§ **PROBLEM**
Look through the data below and extract, unchanged, the lines from the one that contains "[00:00:00.00 to 00:00:00.90]" to the one that contains "[00:00:12.60 to 00:00:13.50]", both included.

§ **Dataset entries**
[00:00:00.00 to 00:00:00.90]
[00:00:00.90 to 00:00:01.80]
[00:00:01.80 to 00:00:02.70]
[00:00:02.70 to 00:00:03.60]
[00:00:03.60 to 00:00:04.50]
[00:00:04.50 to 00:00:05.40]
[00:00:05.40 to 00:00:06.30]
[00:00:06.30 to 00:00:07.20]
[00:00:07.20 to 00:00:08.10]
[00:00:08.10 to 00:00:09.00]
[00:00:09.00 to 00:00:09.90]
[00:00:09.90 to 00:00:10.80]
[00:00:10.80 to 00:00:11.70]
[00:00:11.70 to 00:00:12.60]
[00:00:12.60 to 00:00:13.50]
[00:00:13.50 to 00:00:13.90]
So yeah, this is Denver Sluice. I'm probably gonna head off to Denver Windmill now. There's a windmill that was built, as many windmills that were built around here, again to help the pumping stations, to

...

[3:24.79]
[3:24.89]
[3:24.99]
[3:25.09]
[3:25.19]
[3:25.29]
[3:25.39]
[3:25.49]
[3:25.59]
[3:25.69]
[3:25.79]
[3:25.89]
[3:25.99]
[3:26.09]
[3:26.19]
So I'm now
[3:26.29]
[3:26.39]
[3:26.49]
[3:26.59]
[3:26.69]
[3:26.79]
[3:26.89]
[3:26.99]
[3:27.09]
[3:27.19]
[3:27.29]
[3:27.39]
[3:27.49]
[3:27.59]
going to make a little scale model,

...

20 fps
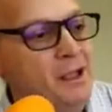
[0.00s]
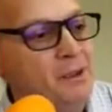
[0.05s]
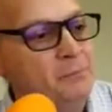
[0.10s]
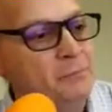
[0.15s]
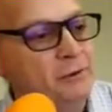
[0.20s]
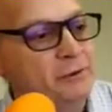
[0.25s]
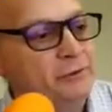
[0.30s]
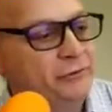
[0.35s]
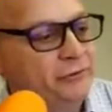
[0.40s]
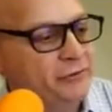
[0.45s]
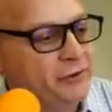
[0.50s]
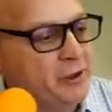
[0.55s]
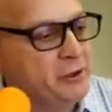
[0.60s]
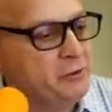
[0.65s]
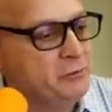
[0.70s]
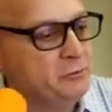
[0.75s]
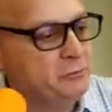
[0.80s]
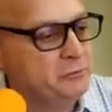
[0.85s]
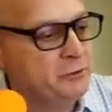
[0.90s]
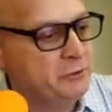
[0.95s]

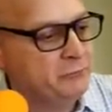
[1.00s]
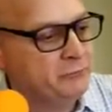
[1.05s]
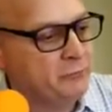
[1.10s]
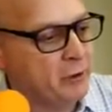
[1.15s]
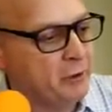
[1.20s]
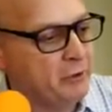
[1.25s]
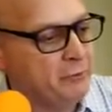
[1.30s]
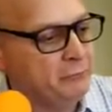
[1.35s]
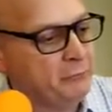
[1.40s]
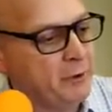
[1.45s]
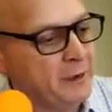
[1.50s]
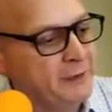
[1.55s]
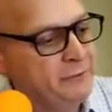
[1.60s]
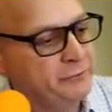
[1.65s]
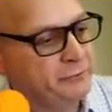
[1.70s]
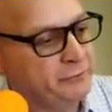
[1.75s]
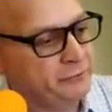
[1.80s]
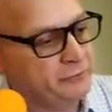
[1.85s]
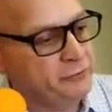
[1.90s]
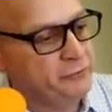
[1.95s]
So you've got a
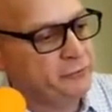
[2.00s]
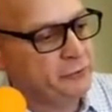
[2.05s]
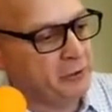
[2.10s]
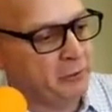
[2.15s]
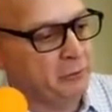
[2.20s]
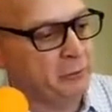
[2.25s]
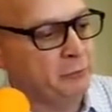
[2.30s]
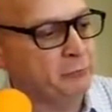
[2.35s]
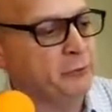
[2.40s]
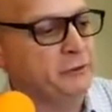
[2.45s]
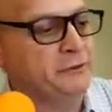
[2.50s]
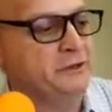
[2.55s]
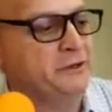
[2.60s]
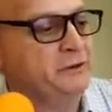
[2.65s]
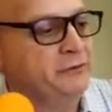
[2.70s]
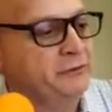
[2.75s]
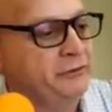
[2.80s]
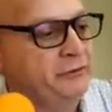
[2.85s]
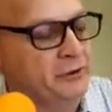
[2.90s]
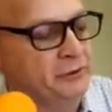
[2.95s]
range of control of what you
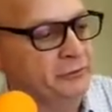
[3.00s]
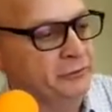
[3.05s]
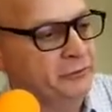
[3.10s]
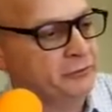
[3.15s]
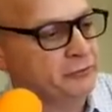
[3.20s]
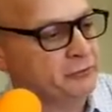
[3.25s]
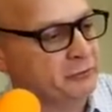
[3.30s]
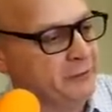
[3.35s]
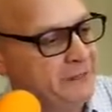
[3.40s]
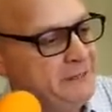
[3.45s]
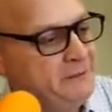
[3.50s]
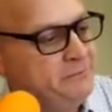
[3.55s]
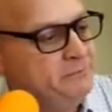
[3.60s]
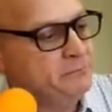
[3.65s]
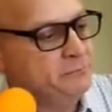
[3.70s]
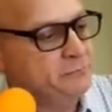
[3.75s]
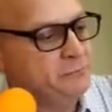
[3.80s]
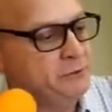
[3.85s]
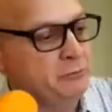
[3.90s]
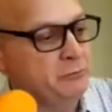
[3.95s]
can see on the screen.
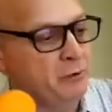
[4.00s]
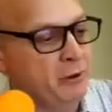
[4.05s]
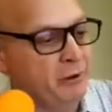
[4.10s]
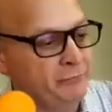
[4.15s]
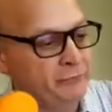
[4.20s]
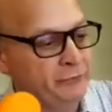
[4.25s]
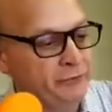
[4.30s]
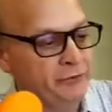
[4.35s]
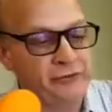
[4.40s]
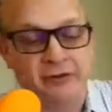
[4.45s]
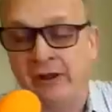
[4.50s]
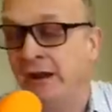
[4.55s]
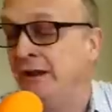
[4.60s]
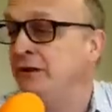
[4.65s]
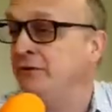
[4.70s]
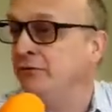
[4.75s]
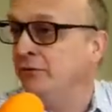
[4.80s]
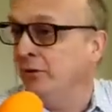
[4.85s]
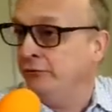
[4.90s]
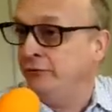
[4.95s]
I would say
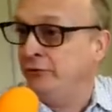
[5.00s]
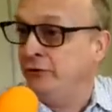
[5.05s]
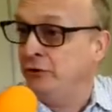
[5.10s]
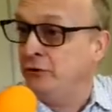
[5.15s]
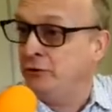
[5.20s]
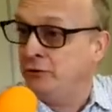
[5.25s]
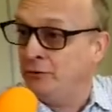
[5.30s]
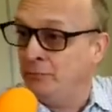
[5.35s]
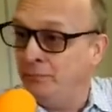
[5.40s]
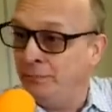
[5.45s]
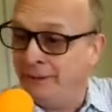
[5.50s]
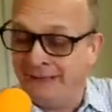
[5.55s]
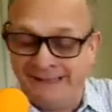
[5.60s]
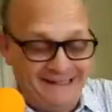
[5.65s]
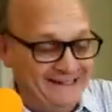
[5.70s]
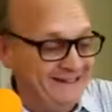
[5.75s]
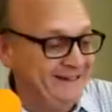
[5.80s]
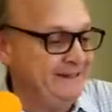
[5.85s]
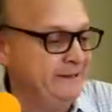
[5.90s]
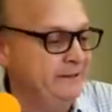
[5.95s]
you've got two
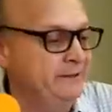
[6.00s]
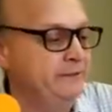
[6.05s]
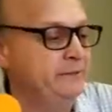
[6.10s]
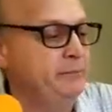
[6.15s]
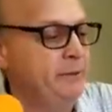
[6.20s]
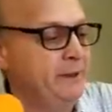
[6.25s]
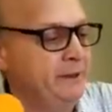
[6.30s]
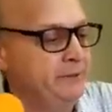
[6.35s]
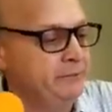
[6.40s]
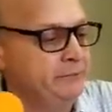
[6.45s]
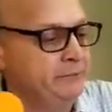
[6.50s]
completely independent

§ **REPLY**
[00:00:00.00 to 00:00:00.90]
[00:00:00.90 to 00:00:01.80]
[00:00:01.80 to 00:00:02.70]
[00:00:02.70 to 00:00:03.60]
[00:00:03.60 to 00:00:04.50]
[00:00:04.50 to 00:00:05.40]
[00:00:05.40 to 00:00:06.30]
[00:00:06.30 to 00:00:07.20]
[00:00:07.20 to 00:00:08.10]
[00:00:08.10 to 00:00:09.00]
[00:00:09.00 to 00:00:09.90]
[00:00:09.90 to 00:00:10.80]
[00:00:10.80 to 00:00:11.70]
[00:00:11.70 to 00:00:12.60]
[00:00:12.60 to 00:00:13.50]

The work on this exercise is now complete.